┌─ SOURCE INFORMATION

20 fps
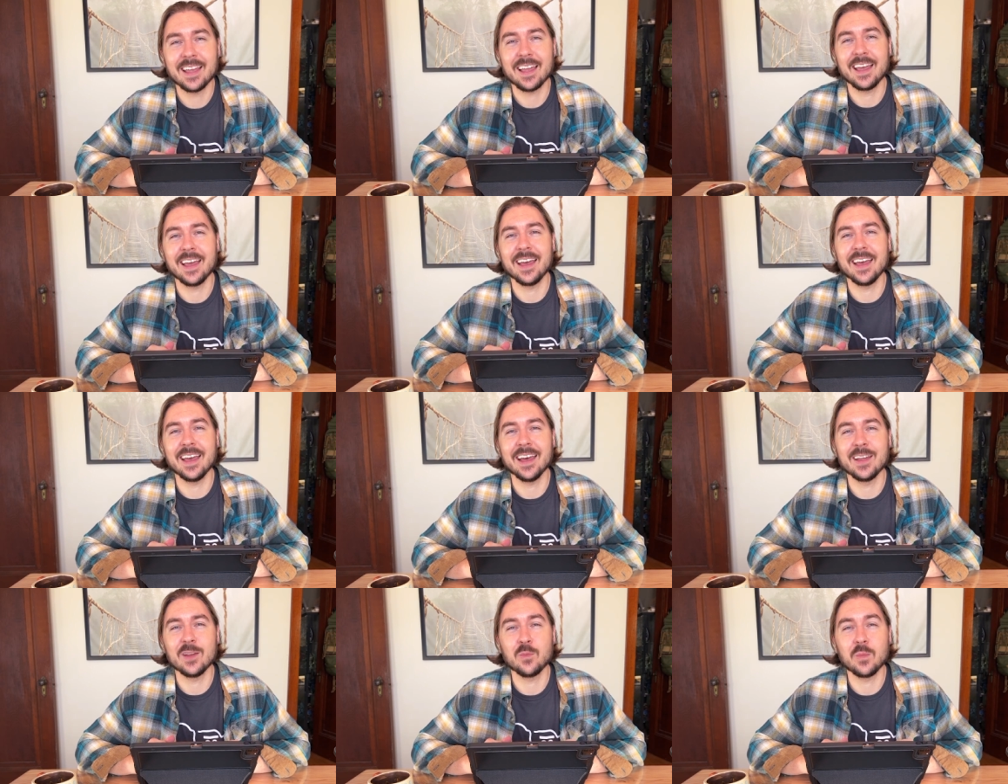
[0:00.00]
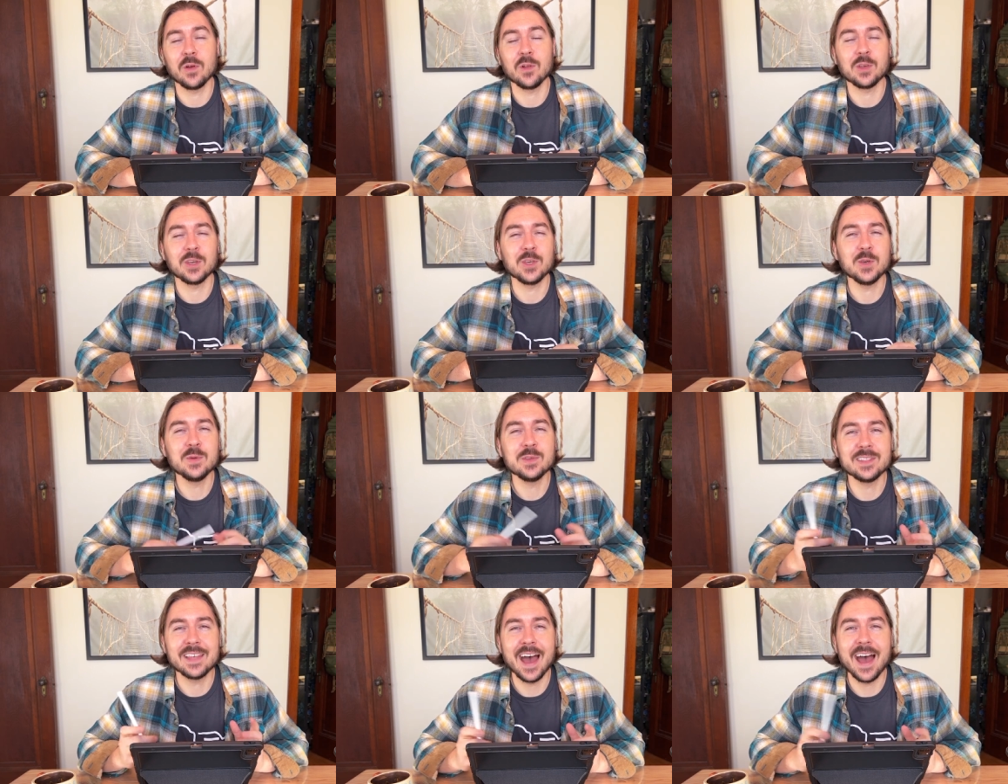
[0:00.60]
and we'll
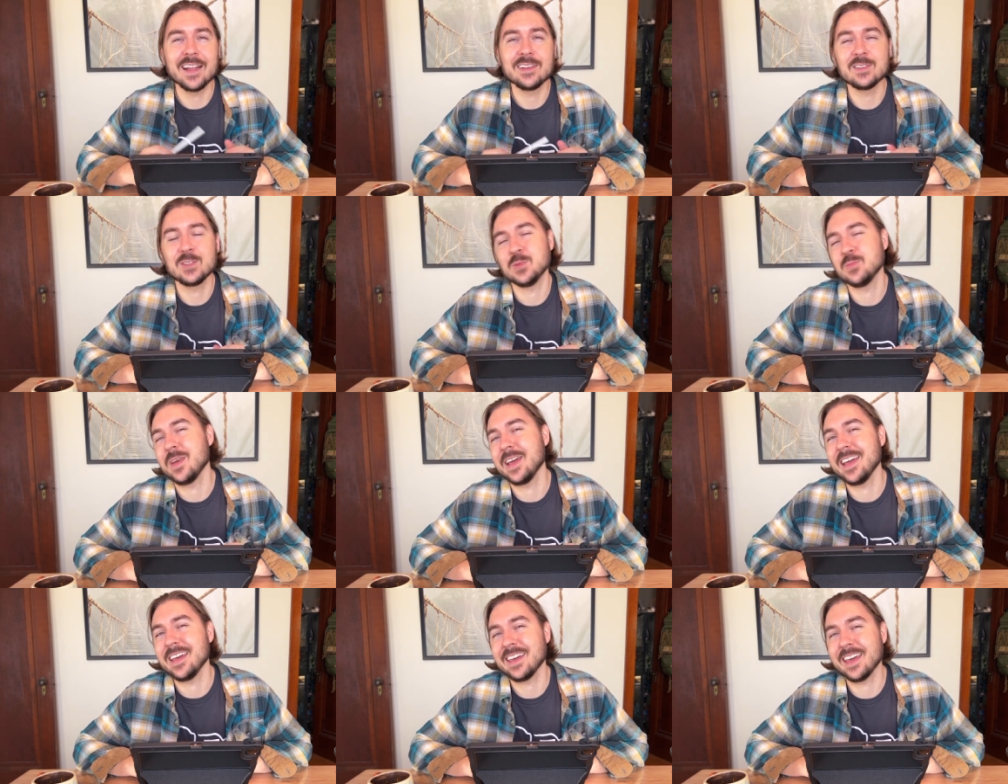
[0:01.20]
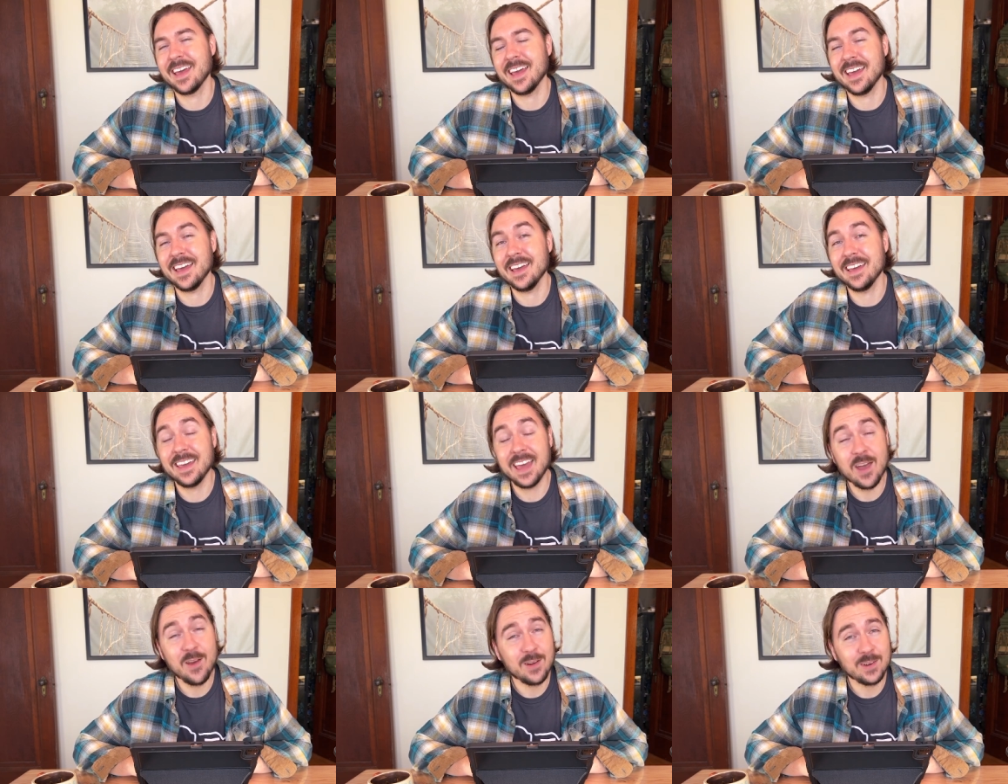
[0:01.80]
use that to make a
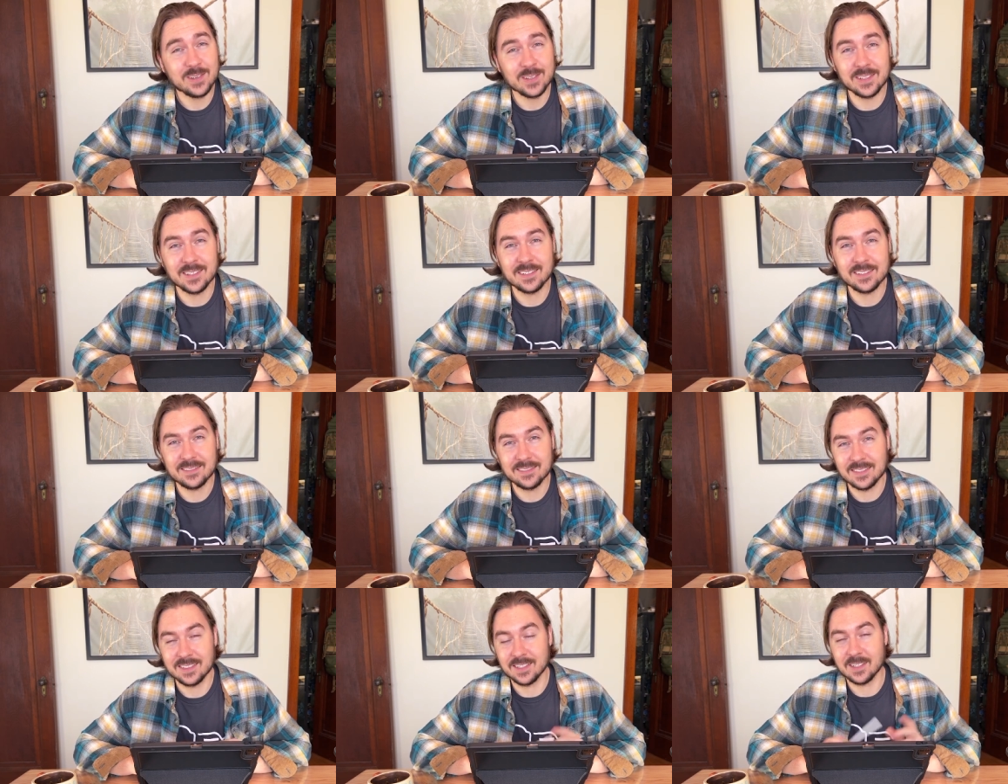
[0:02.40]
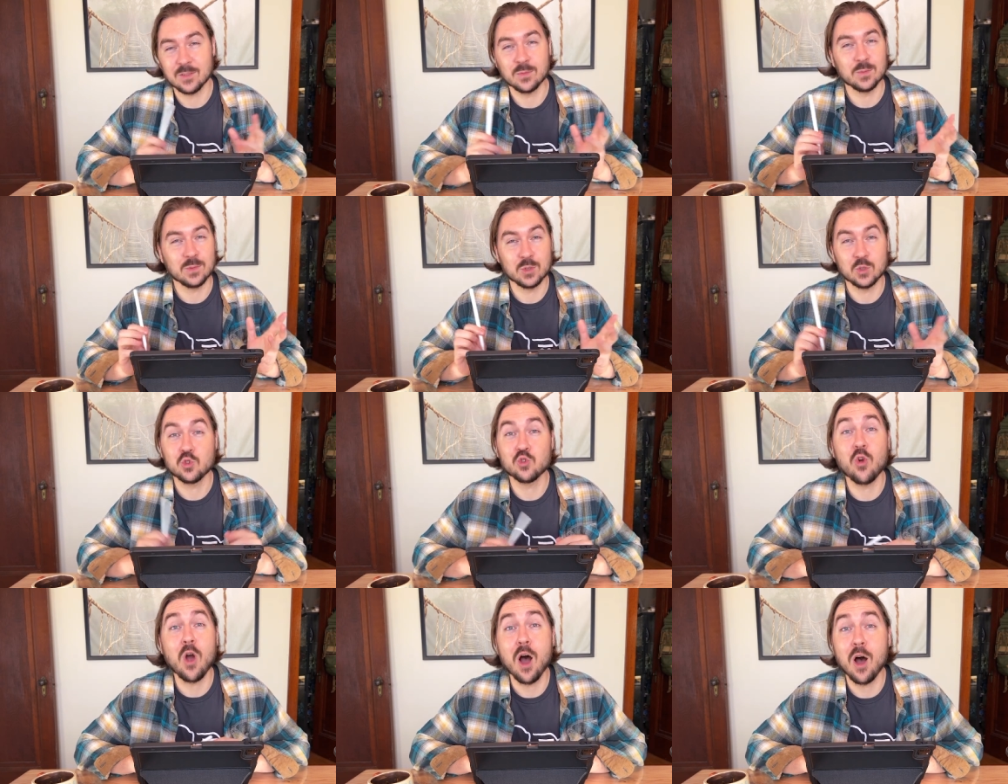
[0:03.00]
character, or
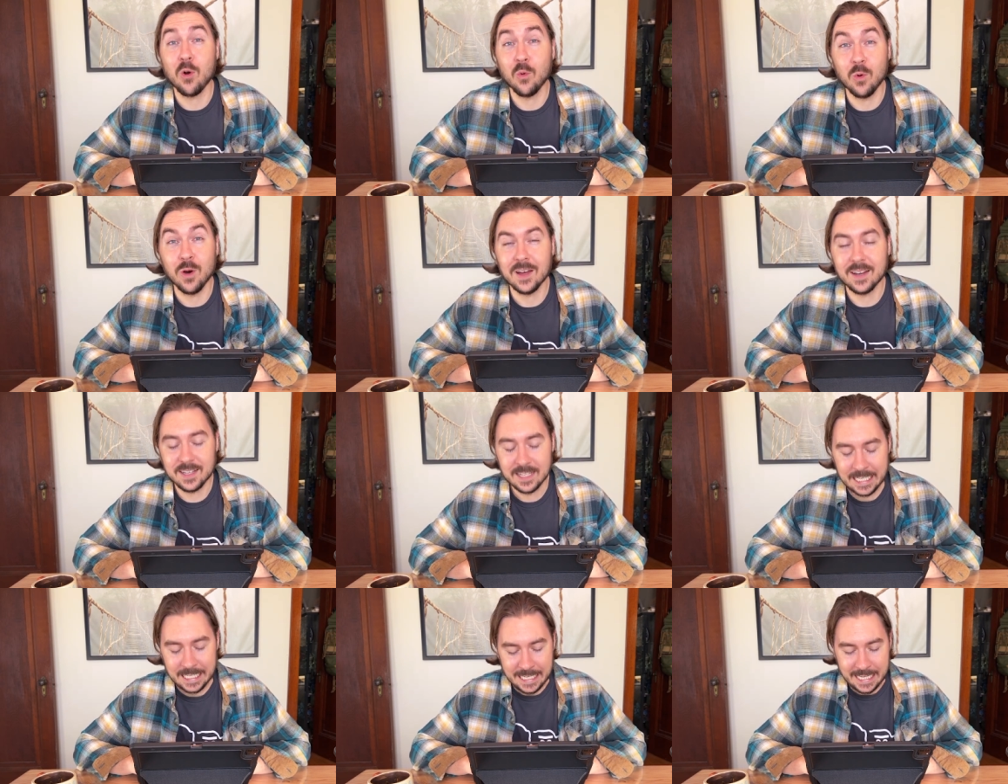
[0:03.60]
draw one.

└─

Give the listing again exactly, excluding pictures.

20 fps
[0:00.00]
[0:00.60]
and we'll
[0:01.20]
[0:01.80]
use that to make a
[0:02.40]
[0:03.00]
character, or
[0:03.60]
draw one.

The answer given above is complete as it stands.